I just added --sparse to ls-files and haven't tried it.

scratchee commented 2 years ago

That works, refresh takes ~1s and the ls-files call barely shows up at all in instruments during the refresh, and after I caused a conflict, fork seems to behave the same showing unmerged files.

So this works great as far as I can tell, thank you!

DanPristupov commented 2 years ago

You can keep using that build for now. Hopefully I will remote ls-files completely in the next update.

Could you tell later if using the sparse index improves the overall experience for you? If it really does, we can make the use in Fork more friendly.

In particular I'm interested in seeing real numbers for time git status --porcelain --untracked-files=all > /dev/null for both enabled and disabled sparse index.
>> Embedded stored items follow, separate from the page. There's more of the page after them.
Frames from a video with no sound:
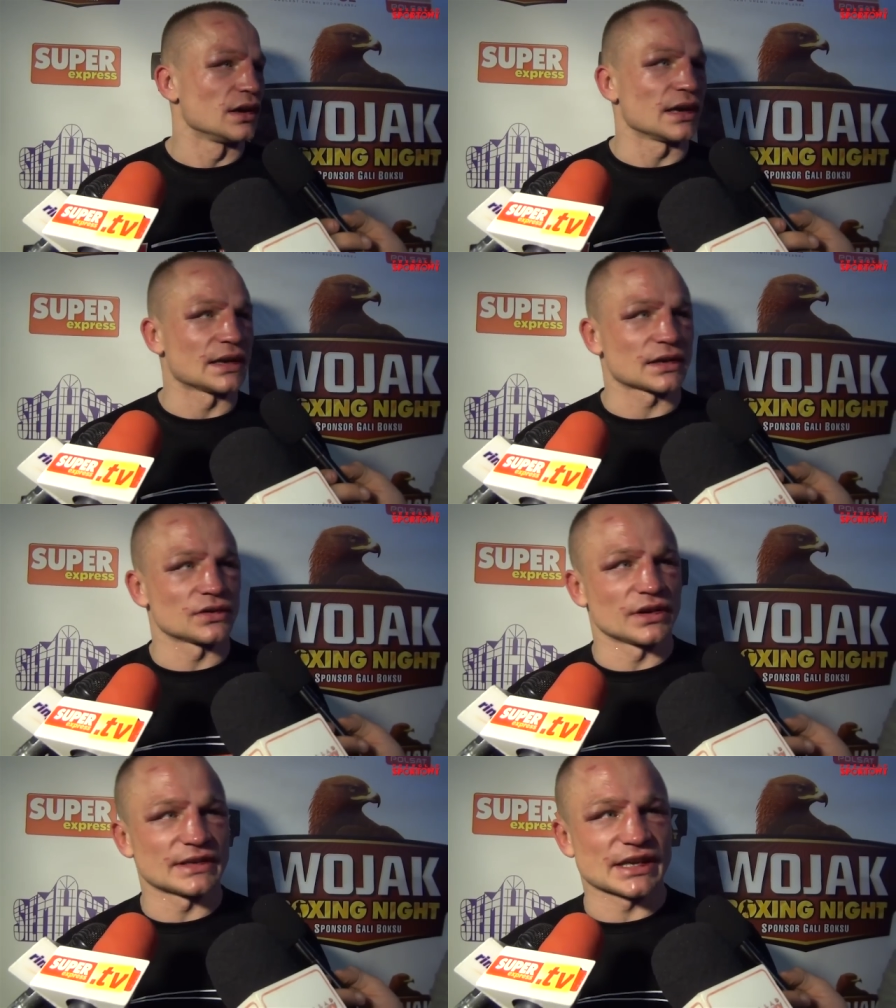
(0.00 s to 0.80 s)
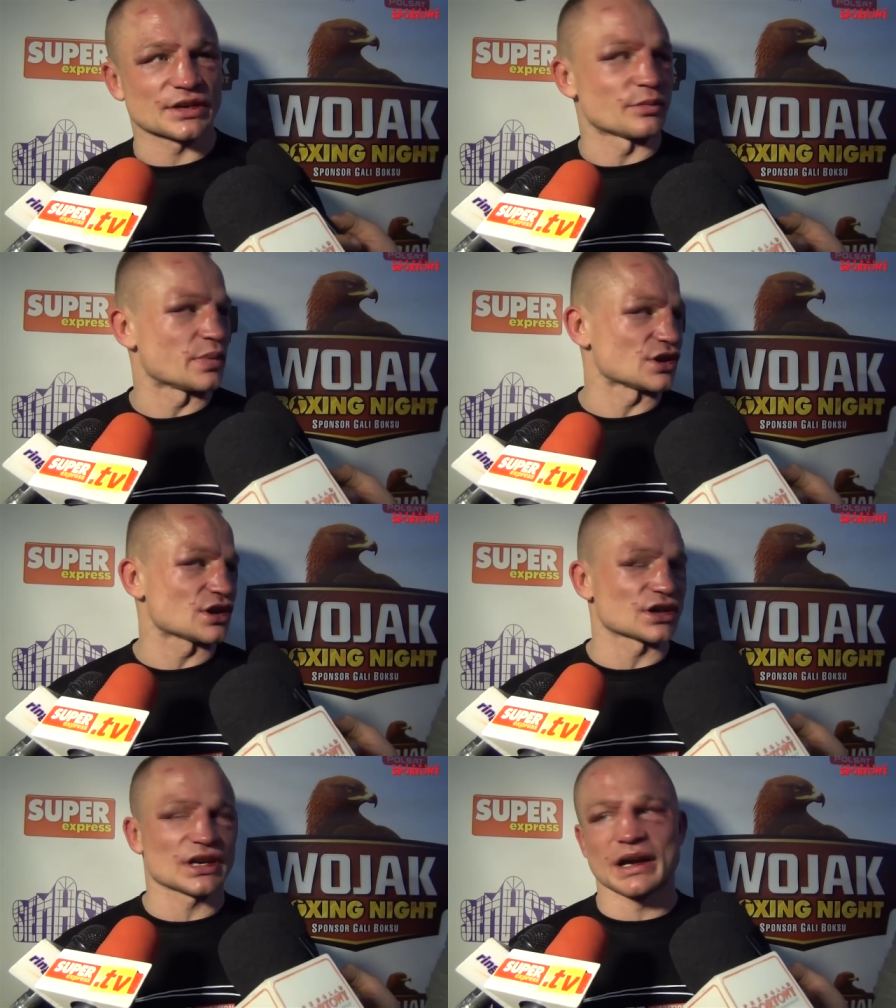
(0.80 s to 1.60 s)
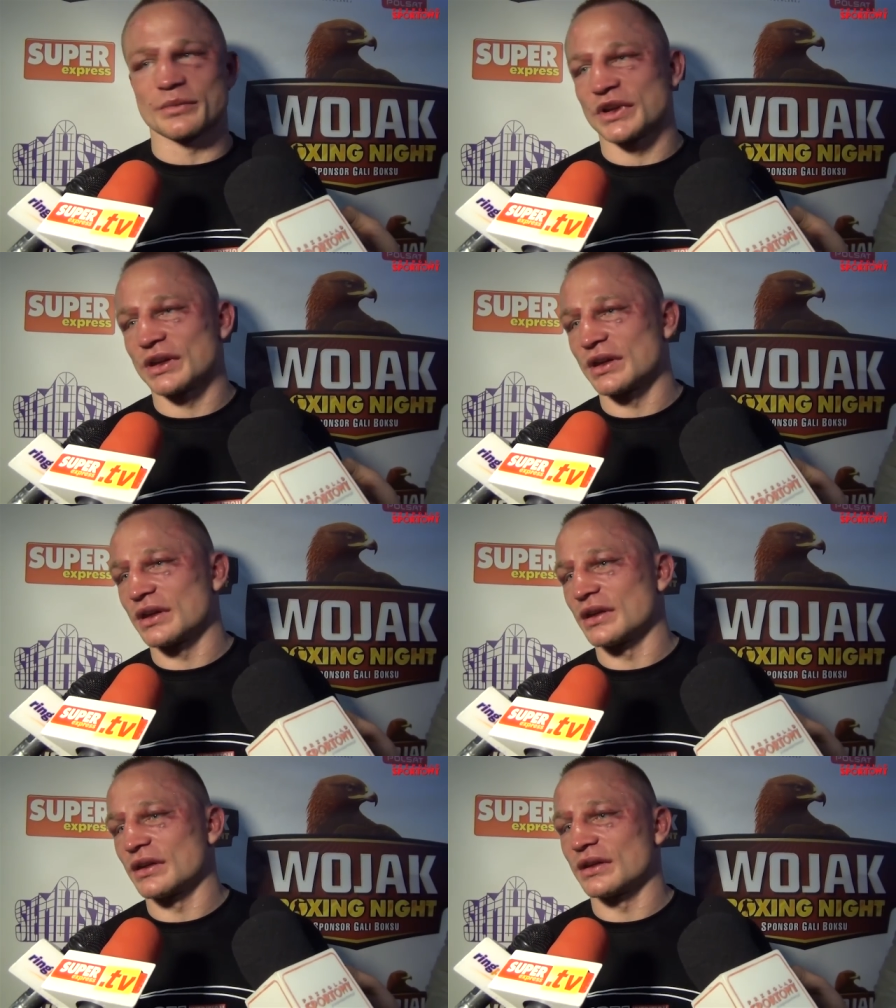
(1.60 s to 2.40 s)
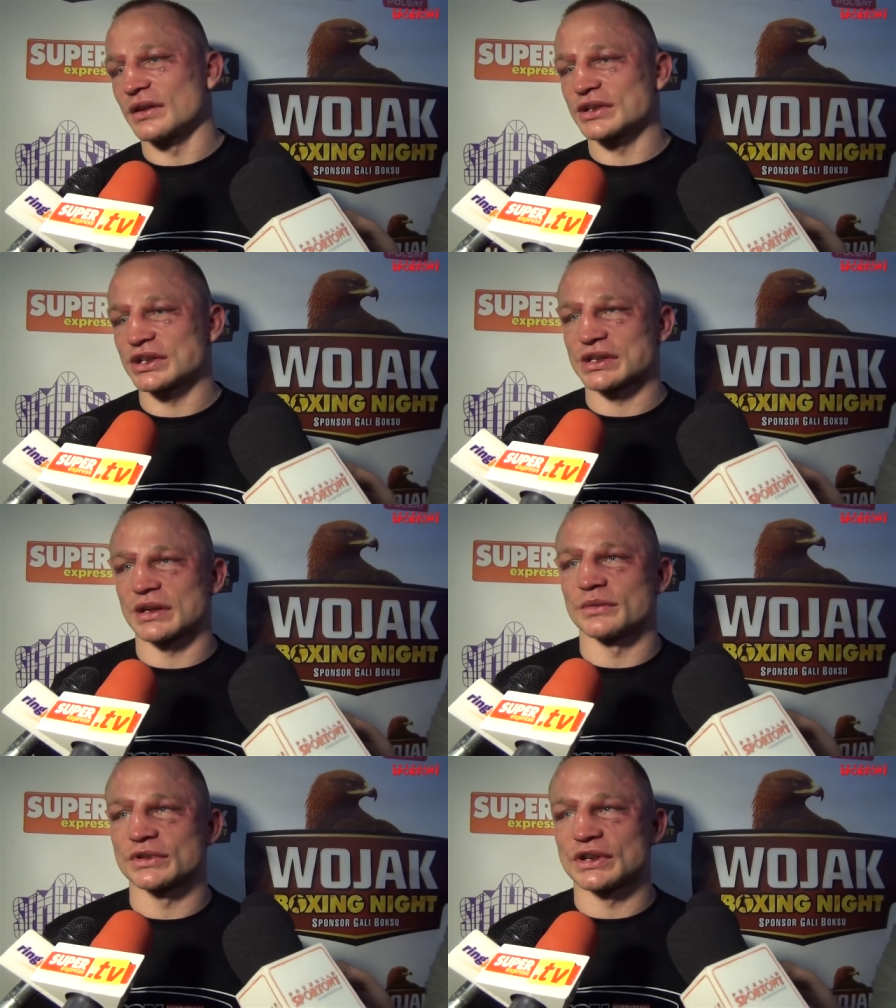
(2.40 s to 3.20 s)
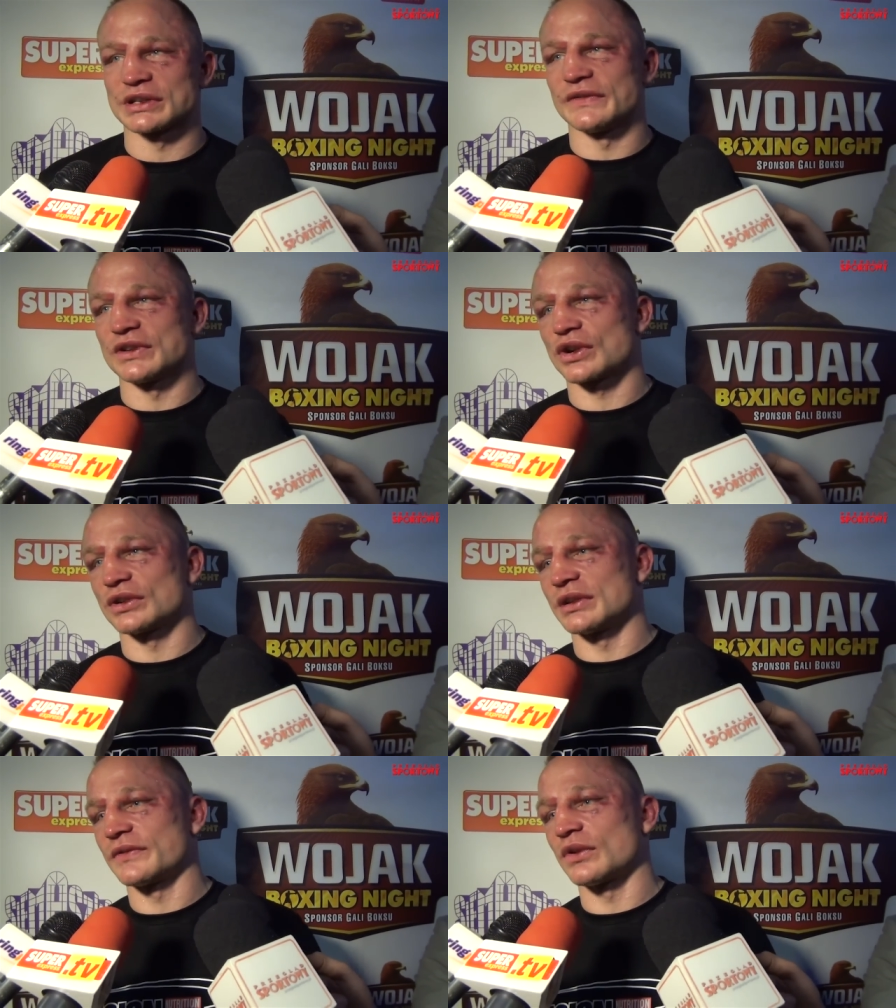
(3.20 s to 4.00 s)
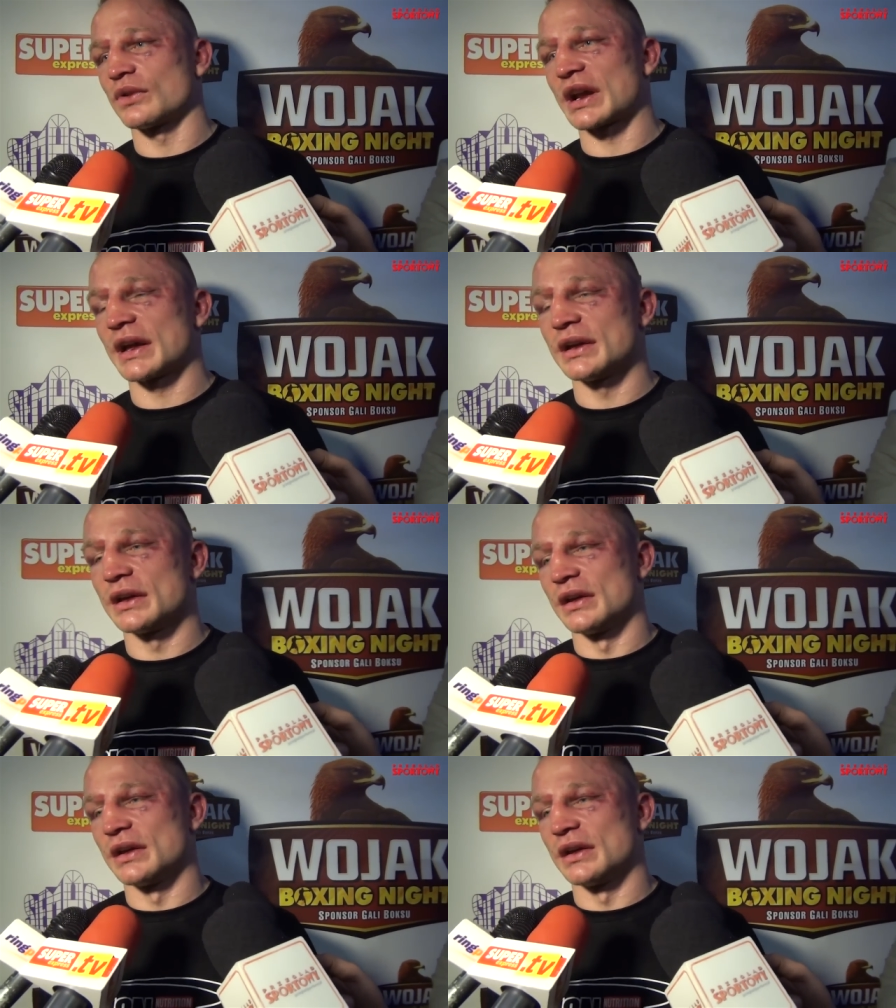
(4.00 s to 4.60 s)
Jednak no, jesteśmy pięścierzami, e, gdzieś tam to jest wliczone w tą grę.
scratchee commented 2 years ago

Thanks, will do.

Yes, I'm planning to stick with sparse index for a while and see how it goes.

sparse index:

$ time git status --porcelain --untracked-files=all > /dev/null
git status --porcelain --untracked-files=all > /dev/null  0.08s user 0.50s system 258% cpu 0.228 total
$ time git status --porcelain --untracked-files=all > /dev/null
git status --porcelain --untracked-files=all > /dev/null  0.62s user 0.37s system 121% cpu 0.818 total

To be honest I'd say it's still a little bleeding edge at the moment for too much focus, there's been big improvements, but I've found one or 2 now that still go through the ensure_full_index path unnnecesarily. Faster access to status/commit/add etc makes it a win for me, but it's not yet as clear cut as sparse checkouts and cone mode have been.

scratchee commented 2 years ago

Sorry for reviving an old issue, but I thought it worth mentioning that with the latest version of git the sparse index feature feels a lot more complete, so my warning from the last comment that it might be too bleeding edge is now defunct.

The latest big improvement was to stash performance which went from around 4s without sparse index and 8s with it to 0.5s with the latest git version of sparse index, which is a massive improvement.

So if you did want to experiment with more integration with sparse checkouts and sparse index, I'd say its about ready for that.